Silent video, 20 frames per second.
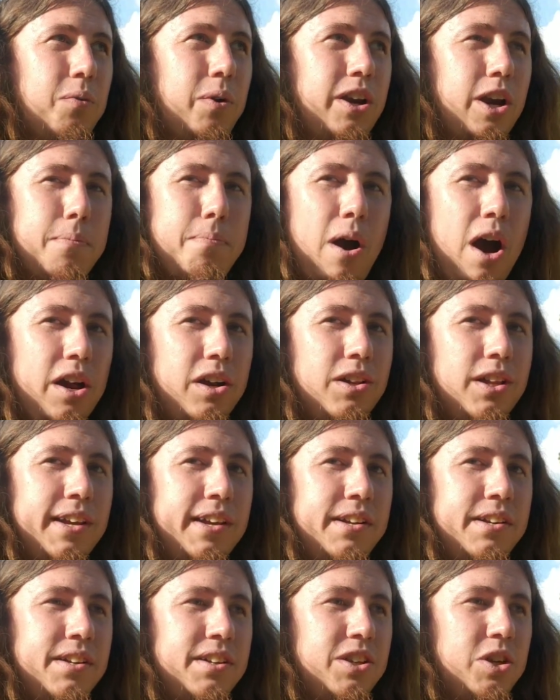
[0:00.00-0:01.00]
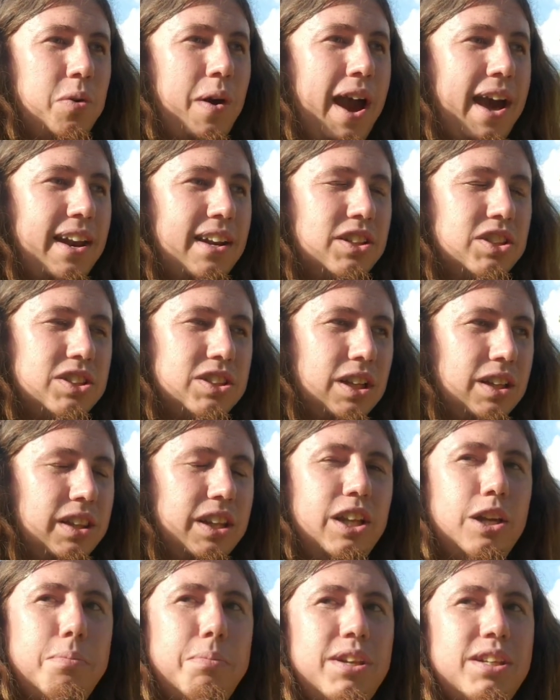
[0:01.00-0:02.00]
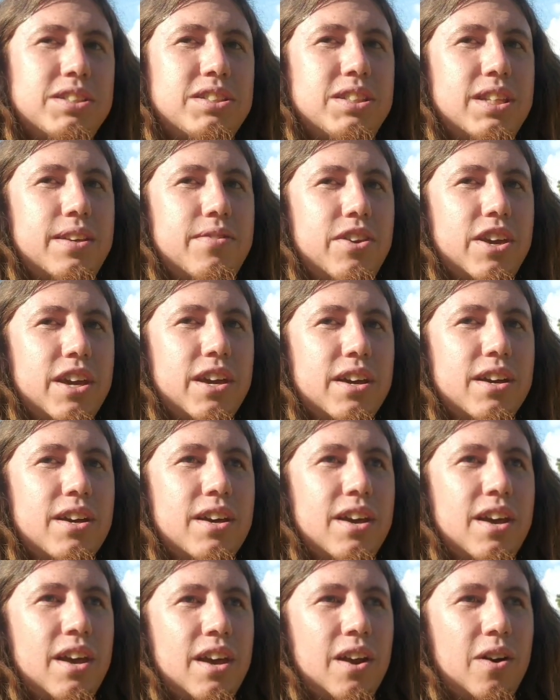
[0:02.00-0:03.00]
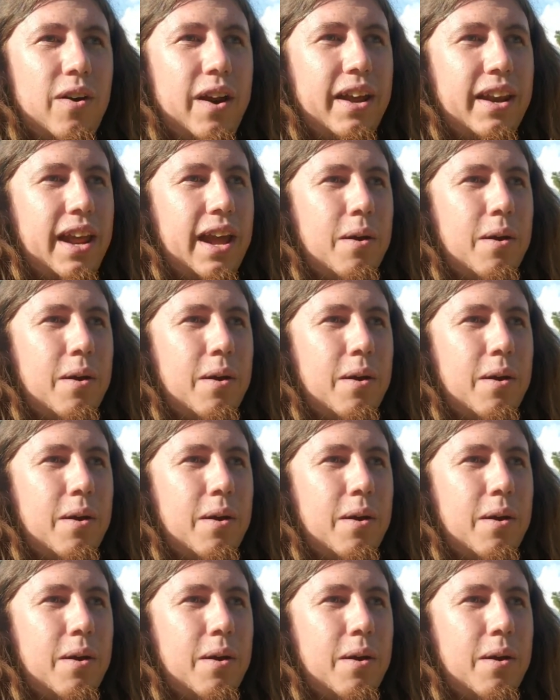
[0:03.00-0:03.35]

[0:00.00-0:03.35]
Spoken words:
When you're bottling, you add in just a little bit of stevia, right?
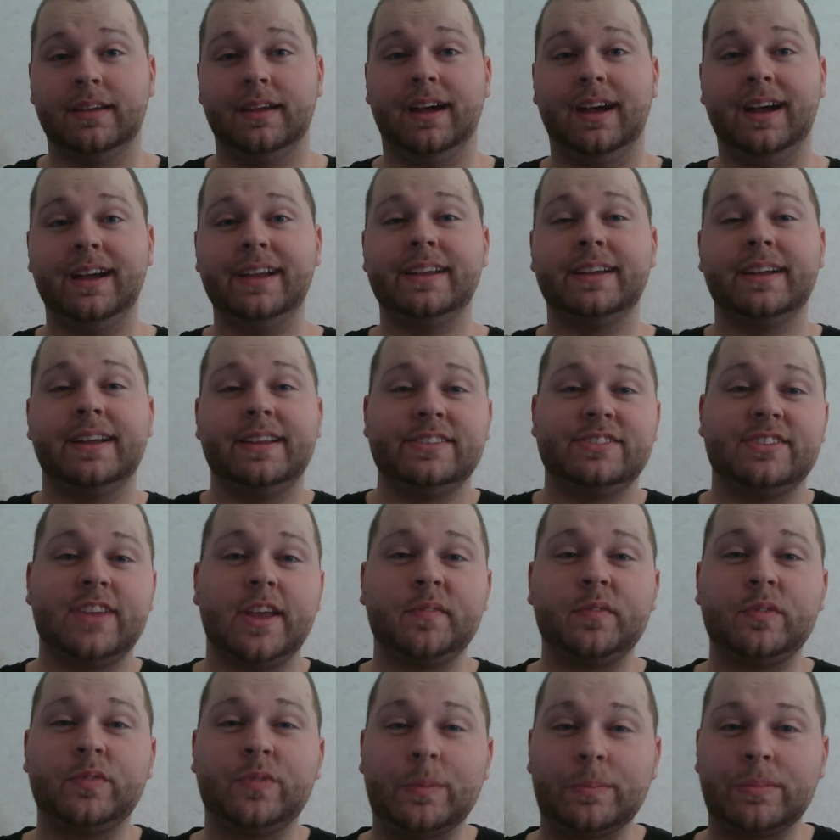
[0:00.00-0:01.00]
Hi guys,
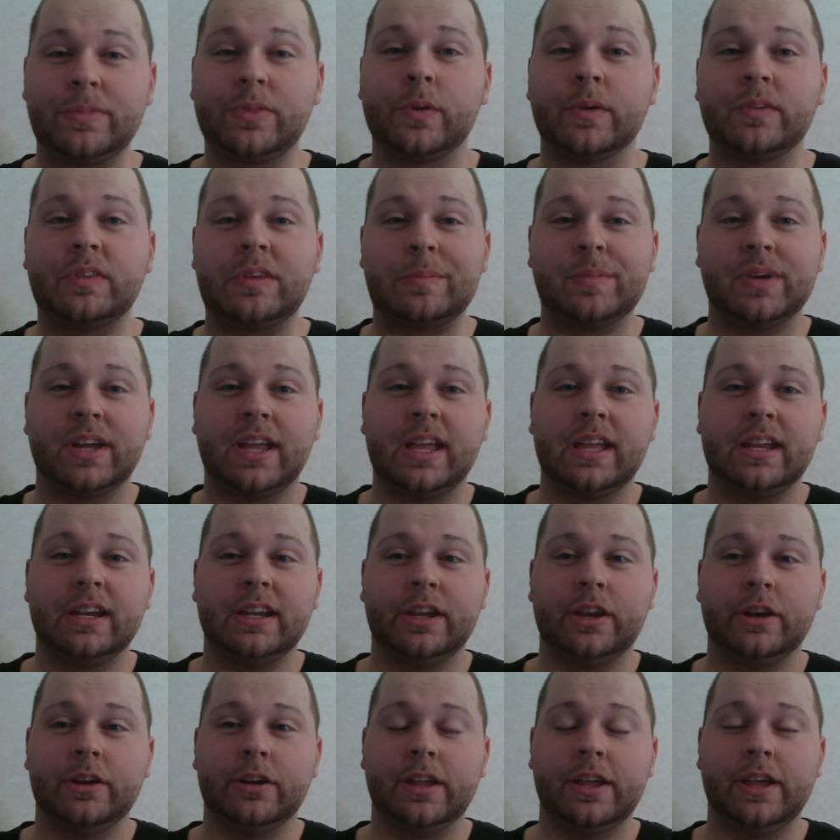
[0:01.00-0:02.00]
David from Thrifty Mechanic
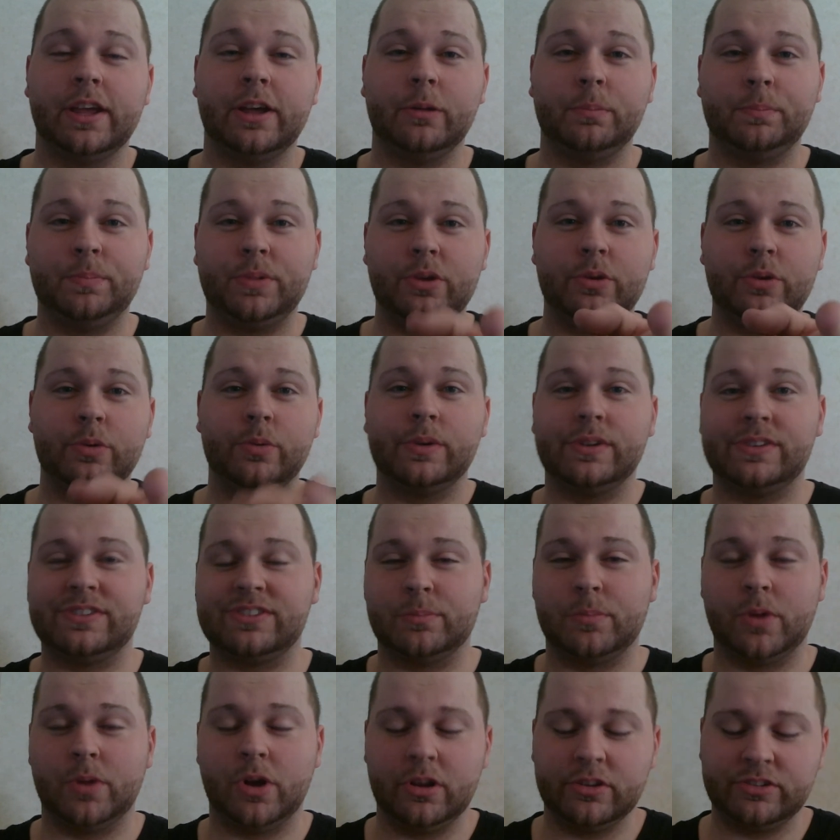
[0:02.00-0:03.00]
here to help you with
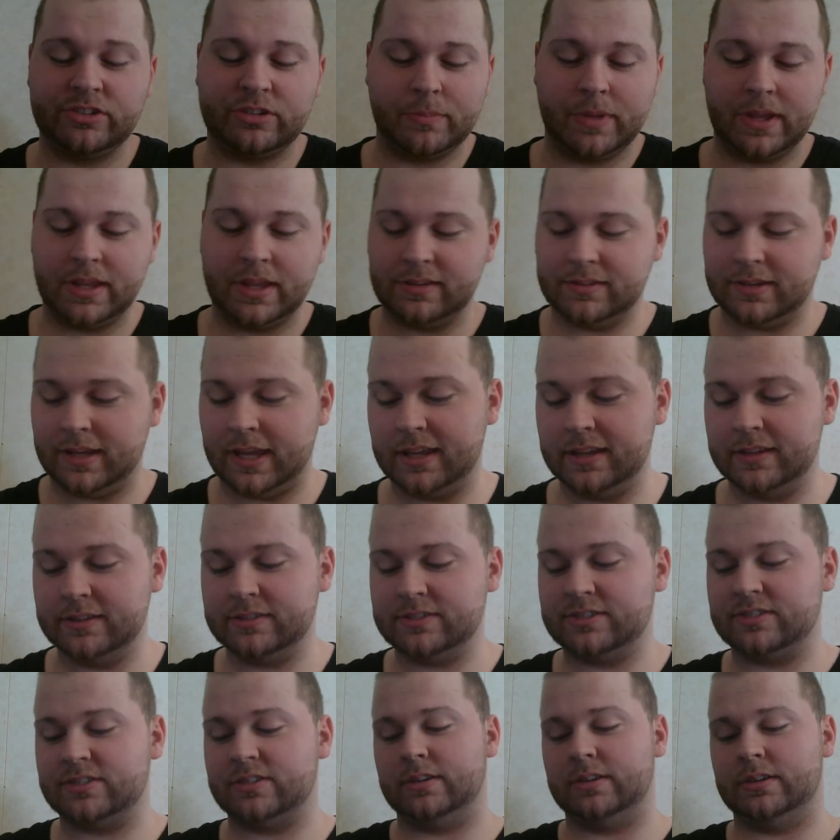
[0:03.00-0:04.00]
some awesome
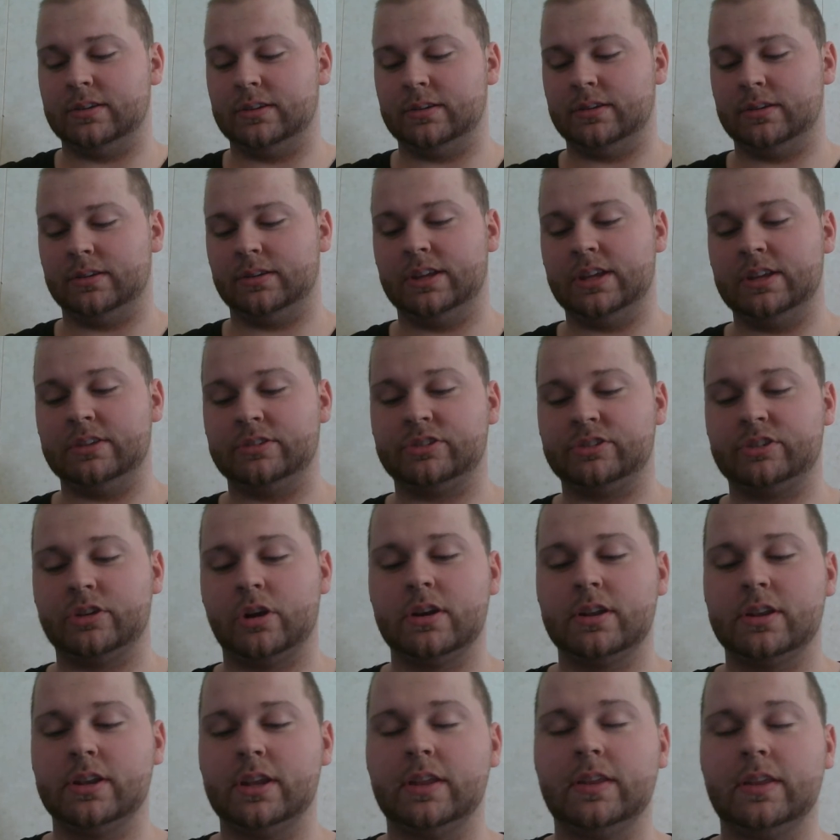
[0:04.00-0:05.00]
hints to get
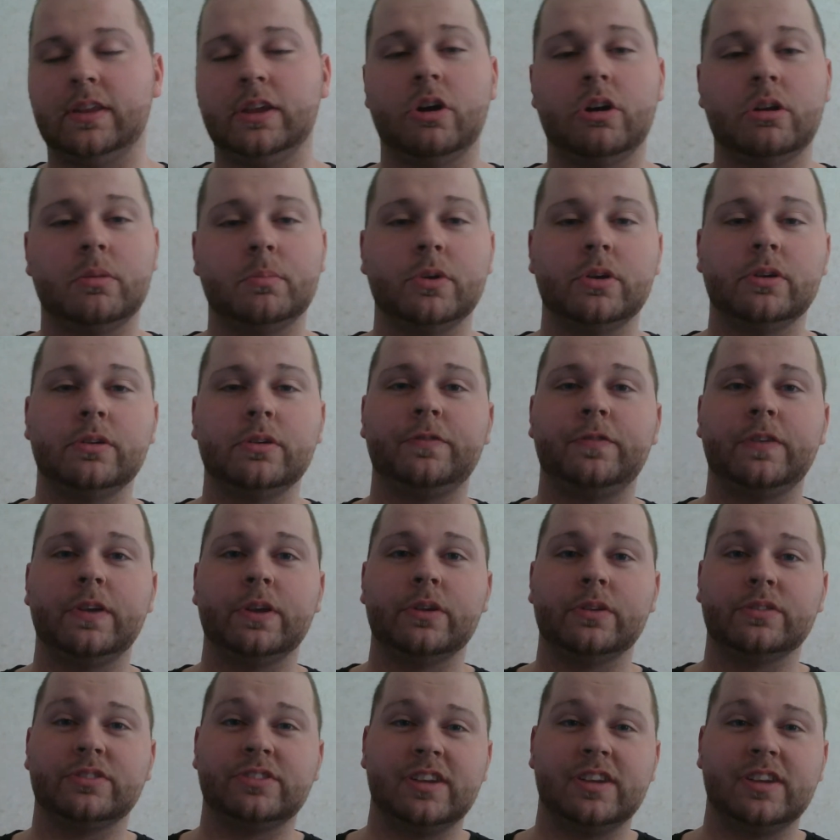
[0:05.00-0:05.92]
started in the automotive field.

________

- Instructions for the task:
Once the pictures are set aside, please reproduce the remaining material word for word.

- Expected output:
Silent video, 20 frames per second.
[0:00.00-0:01.00]
[0:01.00-0:02.00]
[0:02.00-0:03.00]
[0:03.00-0:03.35]

[0:00.00-0:03.35]
Spoken words:
When you're bottling, you add in just a little bit of stevia, right?
[0:00.00-0:01.00]
Hi guys,
[0:01.00-0:02.00]
David from Thrifty Mechanic
[0:02.00-0:03.00]
here to help you with
[0:03.00-0:04.00]
some awesome
[0:04.00-0:05.00]
hints to get
[0:05.00-0:05.92]
started in the automotive field.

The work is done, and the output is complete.